RELATED: Physicians will contact Ontarians 80-and-over for vaccination appointments, officials say


Each public health unit has been told to deliver at least 10,000 doses a day with much higher numbers in larger cities.

One key update from the province on Friday concerned their ability to vaccinate the population on a daily basis. Officials said that Ontario has the capacity to inoculate nearly 40,000 residents per day and is building to triple or quadruple that pending federal government supply.

They’re also awaiting the approval of AstraZeneca’s vaccine, though Health Canada recently announced it wasn’t ready to greenlight the treatment.

The World Health Organization (WHO) gave its seal of approval to AstraZeneca Monday, and if Health Canada follows suit, almost 500,000 doses could be shipped to Canada in March through the global vaccine-sharing program known as COVAX.

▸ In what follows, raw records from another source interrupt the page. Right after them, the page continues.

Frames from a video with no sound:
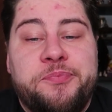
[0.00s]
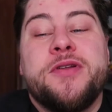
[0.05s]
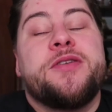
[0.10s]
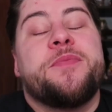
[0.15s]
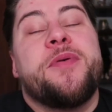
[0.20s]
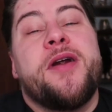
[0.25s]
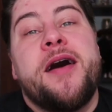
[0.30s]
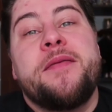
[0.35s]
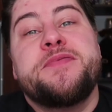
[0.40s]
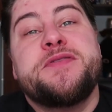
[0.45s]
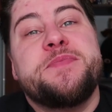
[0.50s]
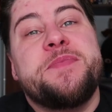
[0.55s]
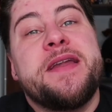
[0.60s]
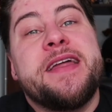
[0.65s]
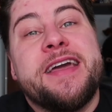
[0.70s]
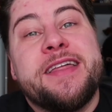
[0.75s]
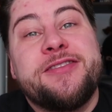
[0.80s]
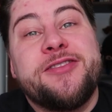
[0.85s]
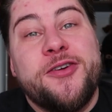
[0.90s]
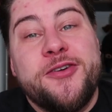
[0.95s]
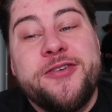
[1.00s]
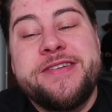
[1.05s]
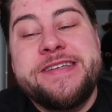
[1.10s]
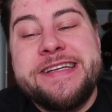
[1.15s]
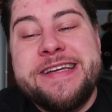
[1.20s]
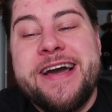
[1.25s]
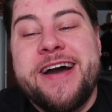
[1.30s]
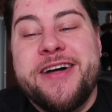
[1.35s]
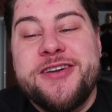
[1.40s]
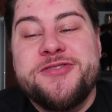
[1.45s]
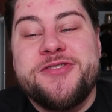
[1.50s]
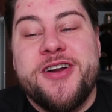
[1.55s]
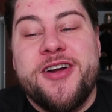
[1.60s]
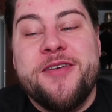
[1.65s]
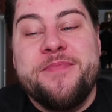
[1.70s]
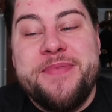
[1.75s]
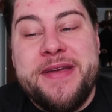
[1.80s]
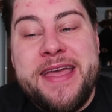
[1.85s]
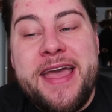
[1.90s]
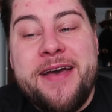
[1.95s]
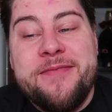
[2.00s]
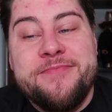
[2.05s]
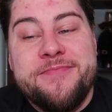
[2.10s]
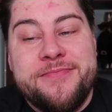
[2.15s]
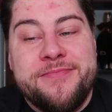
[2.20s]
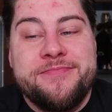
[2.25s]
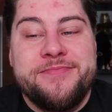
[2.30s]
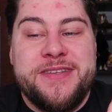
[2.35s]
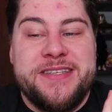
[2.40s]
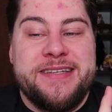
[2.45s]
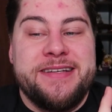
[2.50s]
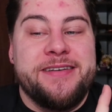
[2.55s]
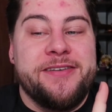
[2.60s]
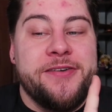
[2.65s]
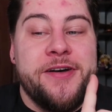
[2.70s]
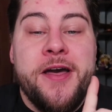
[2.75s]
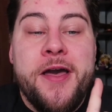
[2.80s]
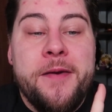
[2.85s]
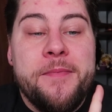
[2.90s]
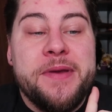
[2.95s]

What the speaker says: with the prop spinning at 1300 RPM still,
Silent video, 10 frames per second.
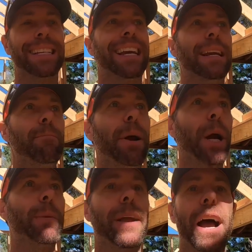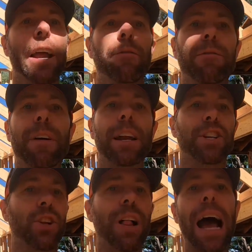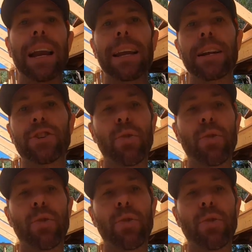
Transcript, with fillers: It's getting buried behind finished cladding,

On the Pfizer front, new data indicates the COVID-19 vaccine developed by them and their partner BioNTech could be stored for two weeks without the ultra-cold storage currently required, which could make it easier to use and distribute.

The company says it has submitted new data to the U.S. Food and Drug Administration, demonstrating the stability of the vaccine when stored at minus-25 degrees to minus-15 degrees celsius.

The companies say the vaccine can be stored in a regular freezer for about two weeks and in a fridge for five days.

Meantime, the City of Toronto continues to prepare for the mass arrival of COVID-19 vaccines.

The immunization task force has updated the status of its nine city-run clinics, which will be ready to open on or before April 1.

The clinics at the Metro Toronto Convention Centre, Malvern Community Centre, and Toronto Congress Centre are already fully set up and Friday is the final day of set up for The Hangar.

Scarborough Town Centre will be set up next week, with the rest to follow.

The nine city-operated vaccine clinics will be located at:

  • Metro Toronto Convention Centre, 255 Front St. W.
  • Toronto Congress Centre, 650 Dixon Rd.
  • Malvern Community Recreation Centre, 30 Sewells Rd.
  • The Hangar, 75 Carl Hall Rd.
  • Scarborough Town Centre, 300 Borough Dr.
  • Cloverdale Mall, 250 The East Mall
  • Mitchell Field Community Centre, 89 Church Ave.
  • North Toronto Memorial Community Centre, 200 Eglinton Ave. W.
  • Carmine Stefano Community Centre, 3100 Weston Rd.

 

Coun. Joe Cressy says when the vaccine supply is available, they will all be ready to open.

Once fully operational, these clinics will be open seven days a week, for nine hours a day. It is estimated that more than 120,000 COVID-19 vaccine doses will be administered each week.